Geoff Di Felice & Marcus Guzzardi
“While scrutinizing Canadian National Railway’s network via one of his screens at home, he saw a problem. Something was amiss between Jackson, Mississippi, and Memphis…Harrison called the dispatcher in Homewood, Illinois, to investigate.
“I’ll do the dispatching tonight,” he told the employee. “Just stay on the phone and I’ll dictate the needs and priorities. Here’s what we want to do.” Ultimately, he pulled an all-nighter – as dispatcher – to solve the gridlock that was affecting the whole railroad. While he did, the employee was treated to a master class.”
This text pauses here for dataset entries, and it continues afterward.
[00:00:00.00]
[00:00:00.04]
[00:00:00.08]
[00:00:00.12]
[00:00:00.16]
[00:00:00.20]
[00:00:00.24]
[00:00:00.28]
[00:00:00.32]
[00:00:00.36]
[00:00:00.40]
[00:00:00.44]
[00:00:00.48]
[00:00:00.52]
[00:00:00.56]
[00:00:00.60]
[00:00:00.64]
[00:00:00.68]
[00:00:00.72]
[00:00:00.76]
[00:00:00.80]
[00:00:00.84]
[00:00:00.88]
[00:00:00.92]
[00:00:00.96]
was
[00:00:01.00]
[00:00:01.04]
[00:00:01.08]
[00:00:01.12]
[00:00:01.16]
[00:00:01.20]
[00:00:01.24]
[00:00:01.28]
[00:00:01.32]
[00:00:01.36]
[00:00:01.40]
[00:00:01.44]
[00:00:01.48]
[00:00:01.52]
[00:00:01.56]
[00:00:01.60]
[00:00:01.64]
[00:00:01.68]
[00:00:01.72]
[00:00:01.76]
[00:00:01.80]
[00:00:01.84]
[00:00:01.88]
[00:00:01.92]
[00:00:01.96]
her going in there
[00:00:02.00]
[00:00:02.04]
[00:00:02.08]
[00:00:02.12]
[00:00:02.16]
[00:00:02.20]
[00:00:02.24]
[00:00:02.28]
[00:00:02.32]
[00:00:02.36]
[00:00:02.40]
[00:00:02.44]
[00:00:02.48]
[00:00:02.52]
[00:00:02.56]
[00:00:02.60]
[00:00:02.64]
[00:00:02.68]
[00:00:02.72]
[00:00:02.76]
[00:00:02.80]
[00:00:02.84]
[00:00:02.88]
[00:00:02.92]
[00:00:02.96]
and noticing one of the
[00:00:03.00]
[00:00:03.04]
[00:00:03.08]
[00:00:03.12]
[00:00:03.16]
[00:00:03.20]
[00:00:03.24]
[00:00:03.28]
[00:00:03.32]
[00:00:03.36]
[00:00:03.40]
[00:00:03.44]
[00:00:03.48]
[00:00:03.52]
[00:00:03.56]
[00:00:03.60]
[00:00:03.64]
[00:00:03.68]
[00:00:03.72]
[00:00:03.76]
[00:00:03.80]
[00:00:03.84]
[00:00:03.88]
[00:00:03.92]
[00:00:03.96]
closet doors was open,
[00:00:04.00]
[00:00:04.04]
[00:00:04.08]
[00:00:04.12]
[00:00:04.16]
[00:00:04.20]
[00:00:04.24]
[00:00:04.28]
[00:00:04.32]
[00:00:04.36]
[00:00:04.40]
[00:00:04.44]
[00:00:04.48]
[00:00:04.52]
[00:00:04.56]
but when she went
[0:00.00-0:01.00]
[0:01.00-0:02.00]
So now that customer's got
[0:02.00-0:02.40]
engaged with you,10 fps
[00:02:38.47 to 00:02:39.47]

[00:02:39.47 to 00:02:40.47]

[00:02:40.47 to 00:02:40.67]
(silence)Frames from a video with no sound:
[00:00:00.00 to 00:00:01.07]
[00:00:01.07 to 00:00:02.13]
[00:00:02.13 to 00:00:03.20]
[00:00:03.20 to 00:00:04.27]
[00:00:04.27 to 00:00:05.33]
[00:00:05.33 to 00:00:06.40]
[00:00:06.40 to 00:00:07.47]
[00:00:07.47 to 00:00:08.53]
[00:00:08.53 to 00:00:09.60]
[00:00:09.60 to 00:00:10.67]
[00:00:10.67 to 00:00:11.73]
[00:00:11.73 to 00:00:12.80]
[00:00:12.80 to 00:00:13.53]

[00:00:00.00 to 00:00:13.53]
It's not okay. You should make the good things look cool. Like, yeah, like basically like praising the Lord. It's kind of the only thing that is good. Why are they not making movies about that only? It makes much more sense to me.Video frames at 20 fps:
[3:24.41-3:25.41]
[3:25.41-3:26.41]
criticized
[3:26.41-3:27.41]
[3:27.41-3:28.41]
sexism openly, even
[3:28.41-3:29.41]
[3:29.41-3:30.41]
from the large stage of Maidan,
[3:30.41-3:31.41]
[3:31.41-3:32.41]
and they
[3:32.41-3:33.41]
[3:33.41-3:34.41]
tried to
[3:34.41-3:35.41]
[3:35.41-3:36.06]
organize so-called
The above passage describes Hunter Harrison as the 64-year-old CEO of Canadian National Railway, totally immersed in his business with the ability to dive directly into the frontline operations to drive forward its turnaround. Hunter is an archetypal Turnaround Specialist – a leader who has built a track record of success across multiple turnarounds.
Railroader by Howard Green is a book rich with insights into what made Hunter so successful providing many lessons for the Endeavour Fund in identifying the next generation of Turnaround Specialists.
Hunter had an “atomic level understanding” of the railroad business.
Hunter started at the bottom, as a carman oiler at the age 19. Whilst he had raw talent, it was unfocused but through railroading he found his calling – he truly lived and breathed it. Through hard work, a unique sense of the business and mentorship Hunter developed to become one of the best operational managers. As CEO this meant Hunter could visualise the theoretical potential of the business – and drive people toward it.
Hunter was a master communicator using many channels and methods.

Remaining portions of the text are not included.